Friday, October 1, 2010

Of Digital Publishing

I know it's somewhat ironic to talk about digital publishing on a blog, but let's contain our amusement and just dive right in. About two months ago, romance publisher Dorchester Publishing announced that it was going to go to an exclusively digital publishing strategy, with only occasional books coming out later in trade paperback editions or being available as POD purchases. Since then, the company has done some backtracking such that it's not entirely clear to me who I should believe and who is just trying to reassure those to whom the publisher is fiscally responsible, but the upshot is that Dorchester will be taking a huge swing at the digital books market, a swing they're hoping will connect with purchasers of ebooks (with the explosion of the ebooks market) and with their regular customers (who will hopefully be willing to continue reading Dorchester titles in an electronic format).

I have to admit, I wasn't that concerned about this development. After all, I don't write romance novels. However, I do write queer literature, and today's announcement that Alyson Books will be going into an all digital format does concern me. When I was grappling with my own queer identity issues in high school, I came across a copy of their anthology Revolutionary Voices: A Multicultural Queer Youth Anthology in a bookstore in Seattle and felt like I was home. Over the years, I've very much enjoyed reading other of their books (Young, Gay, and Proud and the phenomenal First You Fall come easily to mind), but I wonder if I'll continue buying their books if they're only available in a digital format. You see, I don't own an electronic reader of any kind, and I don't plan on buying one in the foreseeable future (the realities of my finances preclude such a purchase). I've always hated reading books (or even literary criticism articles) on a computer screen, so I don't think I'll be likely to buy them in that format.

Part of the reason Alyson Books has decided to forego traditional publishing is the closing of gay and lesbian bookstores (which have been ravaged by the economic downturn and by the rise of more convenient ways to purchase books like or Barnes and Noble) and I have to admit that I understand their problem. They're not making money in traditional publishing and the cost of producing books is really high (even higher when all of the stores that used to carry your books have closed and now the books are taking up space in your warehouse instead of space on the shelf of a bookstore where someone might actually buy them) and like it or not, publishing is a for-profit business, which is something we sometimes forget. From this office, located on a university campus, where writers pour in submissions by the hundreds, it can seem unimaginable that the publishing world outside is not thriving similarly.

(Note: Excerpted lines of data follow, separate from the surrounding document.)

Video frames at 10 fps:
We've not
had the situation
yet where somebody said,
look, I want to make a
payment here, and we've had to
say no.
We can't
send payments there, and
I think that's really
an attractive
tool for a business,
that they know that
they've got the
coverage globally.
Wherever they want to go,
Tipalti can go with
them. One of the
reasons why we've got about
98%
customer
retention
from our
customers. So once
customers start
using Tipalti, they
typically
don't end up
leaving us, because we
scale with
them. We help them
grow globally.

What does this mean for the market as a whole? I hate the thought of mid-size and small publishers getting edged out of business by market forces beyond their control. Alyson Books makes good literature (First You Fall, which I mentioned above, won a Lambda Literary Award, and their anthologies tend to be the subject of library challenges across the country, which is, from what I can tell, almost always a sign of quality) and the idea of their not making books anymore (which is what might happen if their gamble on digital publishing doesn't pan out) is distressing.

It is becoming more and more apparent that publishing is changing, that we live during a time when books are going to shift from being physical objects to digitally distributed information packets, and most of the time I am okay with that. I like the idea of electronic books from a green perspective (less paper used up, fewer gallons on gas used shipping physical objects, etc.) and I like the idea of publishers offering books more directly or via online sources. But I know that I'm going to miss the physicality of books and I know that there are certain books that I would perhaps buy in a book store that I won't know about in a digital realm. Browsing for books online is a process I find truly unsatisfying and my online books purchases tend to be known quantities, either books from authors I trust to produce good work or books that have been overwhelmingly recommended to me by friends and colleagues.

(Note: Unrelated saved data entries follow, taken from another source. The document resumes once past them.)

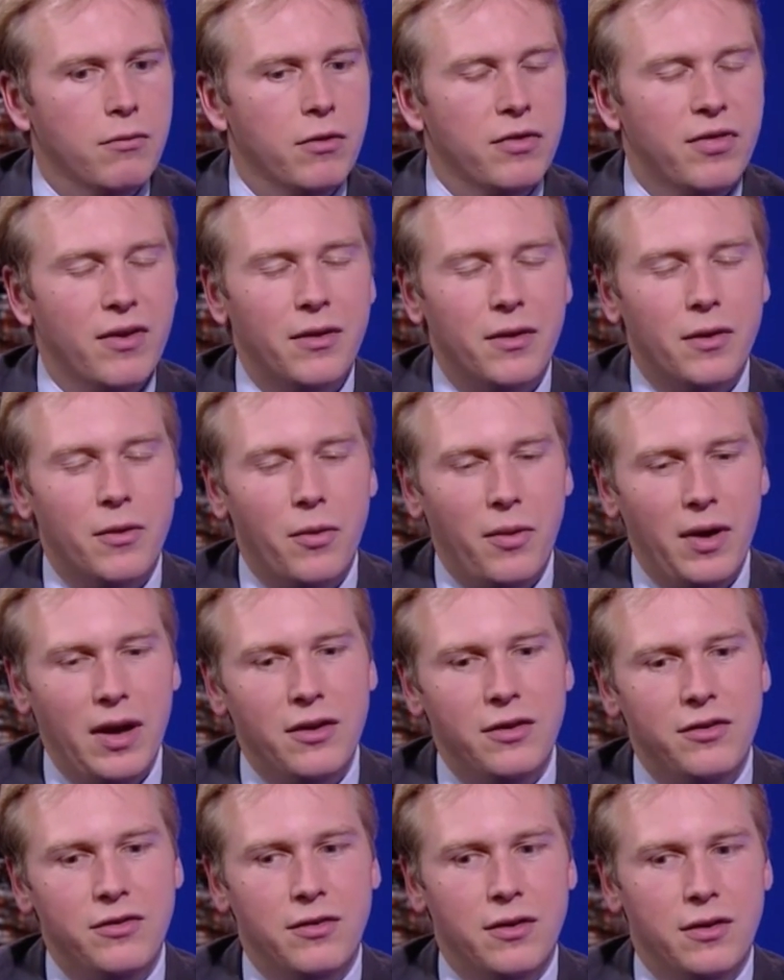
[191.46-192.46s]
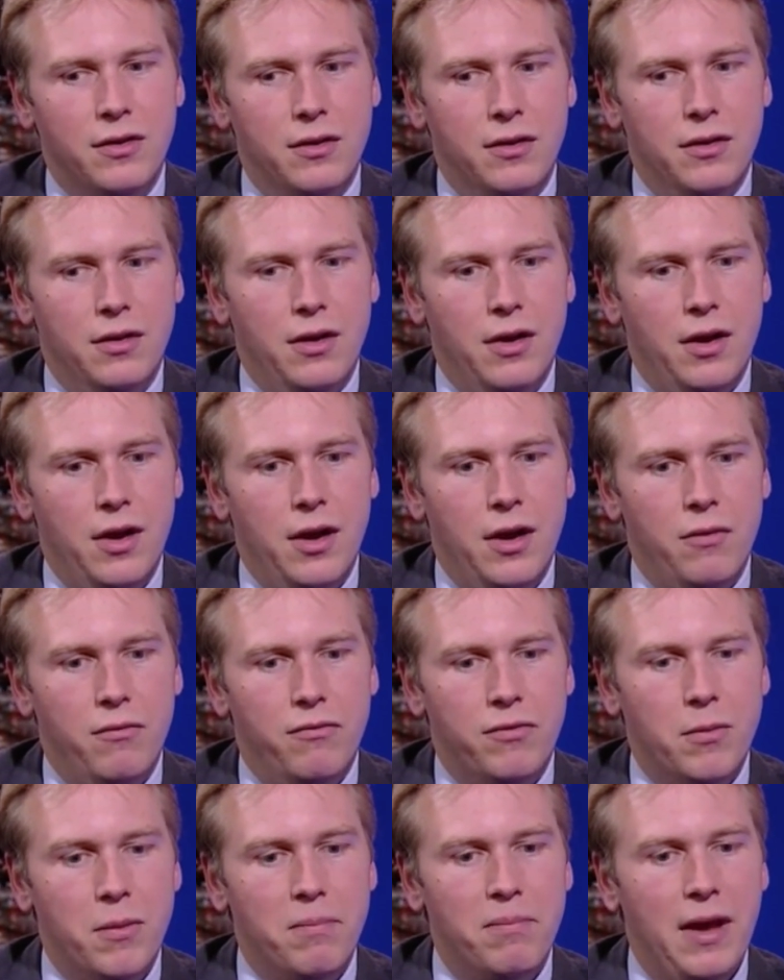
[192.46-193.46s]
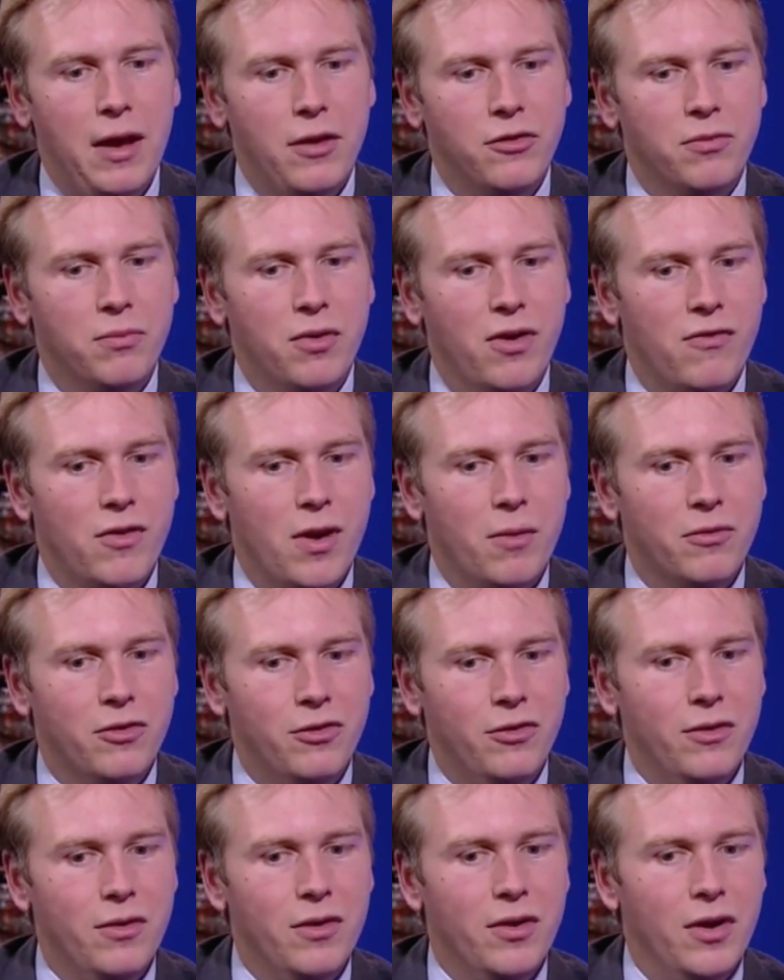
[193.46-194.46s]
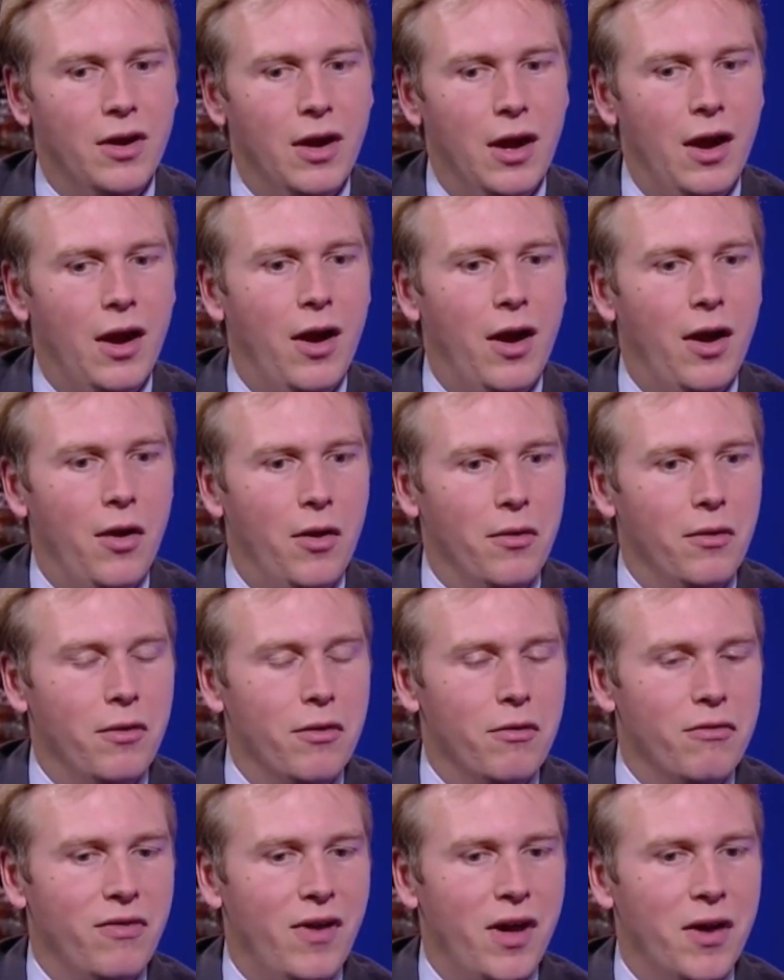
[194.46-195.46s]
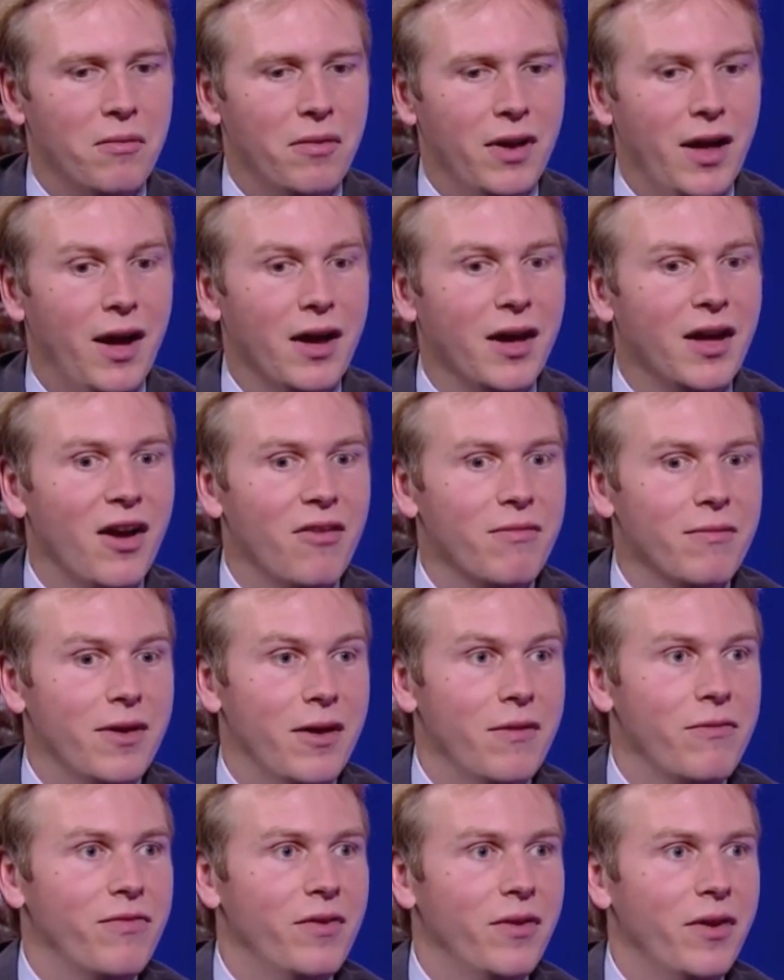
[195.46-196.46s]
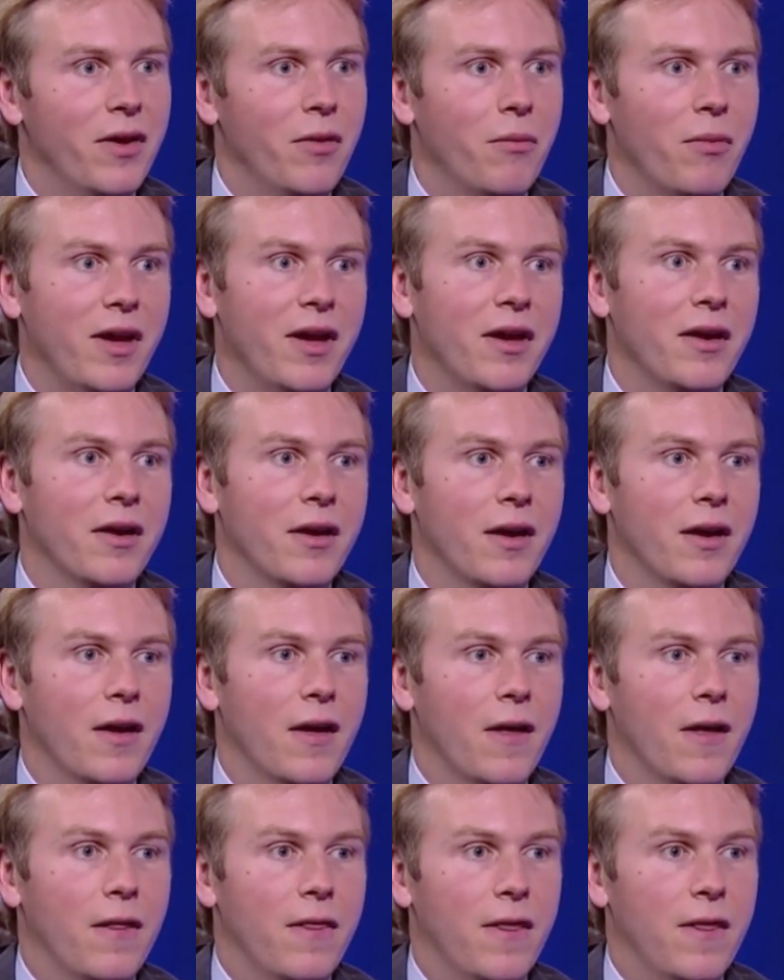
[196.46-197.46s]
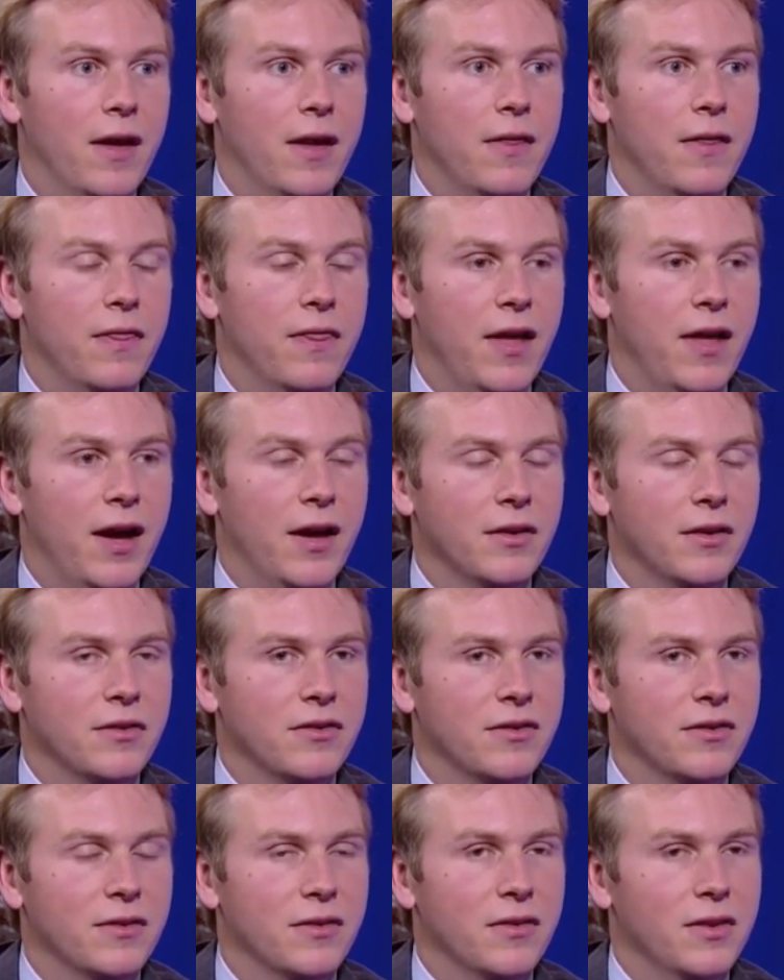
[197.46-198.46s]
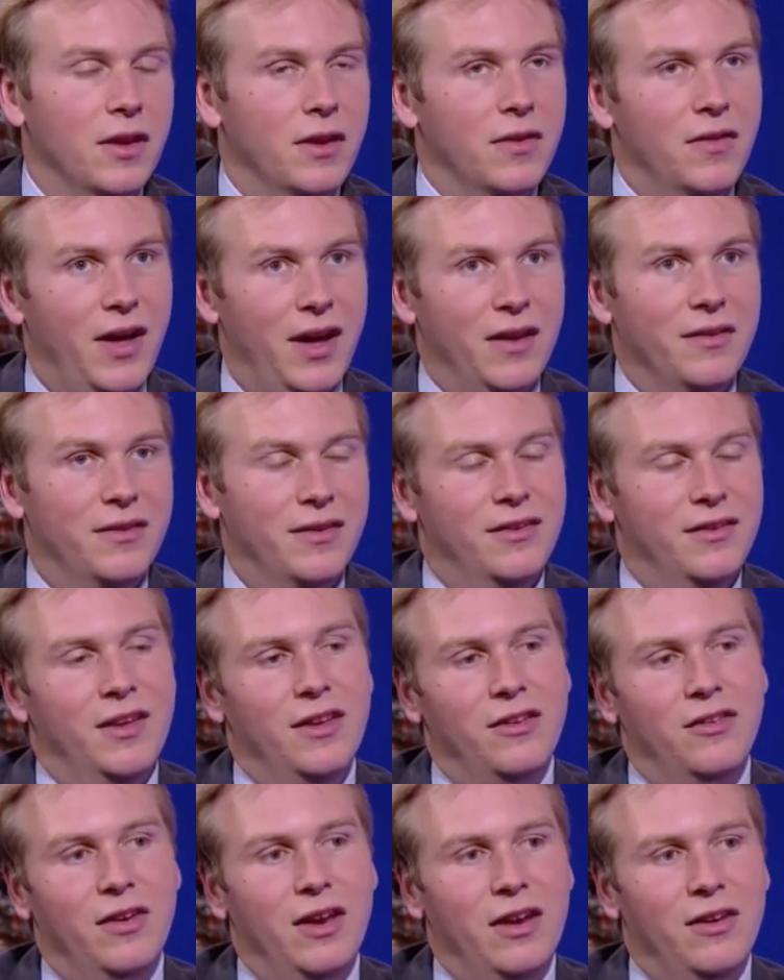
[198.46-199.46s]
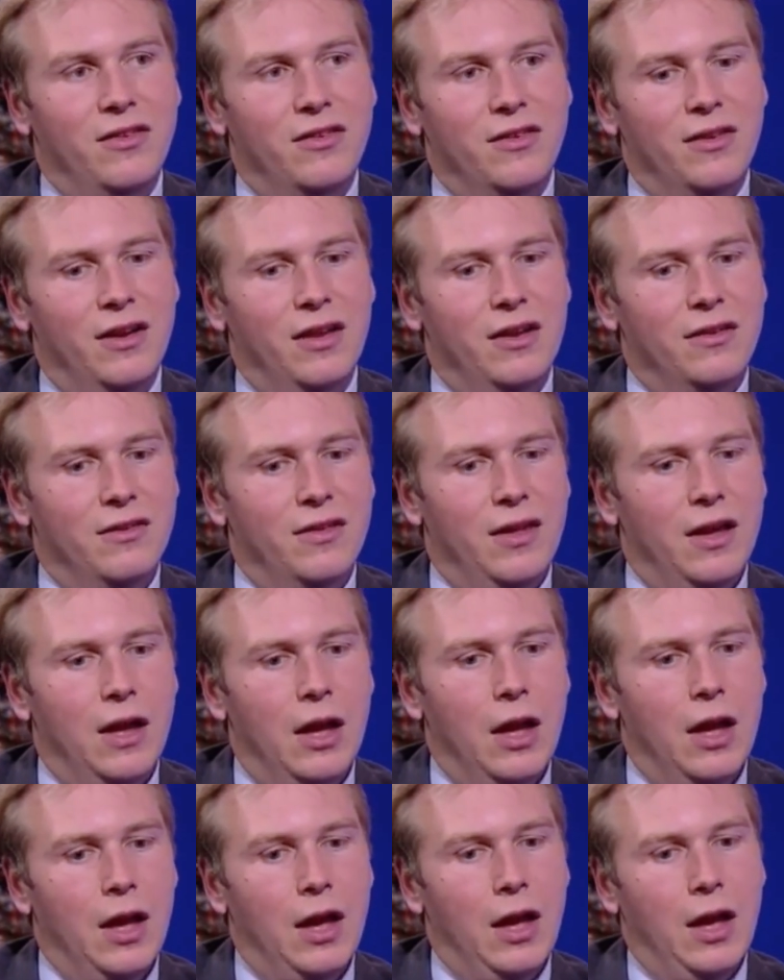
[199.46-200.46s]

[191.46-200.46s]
without question, from a personal point of view, I'm sure our royal family and government are fully aware that that's the situation, is that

Ultimately, I don't know how this is all going to shake out. I am not enough of an insider to see the true lay of the land (the barista who serves Janet Reid her coffee is in more of a position to know the future of publishing than I am) and guessing at it will ultimately just make me seem foolish. I hear all the doom and gloom, but then I heard a lot of doom and gloom about the future of Apple in the 90s, so you can see where I'd be reticent to pay that much heed. After all, books have been around for a very long time, they're an item people are used to (whether they have positive or negative connotations concerning them is another thing altogether), and part of me doubts that they'll so easily give up on the pleasure of holding bound pages in their hands. But I see what's happened to the USPS since the advent of email, which really is an analogous situation, and I reconsider. I guess what I'm mostly trying to say is that I am hopeful that the future of publishing, whether digital or physical, will include a place for the kinds of books I like to read and that a system will somehow develop such that I'm able to stumble into books I love in the same way as I stumbled into Revolutionary Voices when I was a teenager. It's an experience I would hate to lose and one I would hate for others to miss out on.

1 comment:

  1. This is an aspect of the changing marketplace I hadn’t considered. I love websites for tracking down obscure works by my favorite authors, but I can’t imagine ordering something new from a website.
    Just as you can discover new authors from anthologies, there are new online lit journals popping up every day. There are places to find new things to read in the modern world, but it is definitely less fun.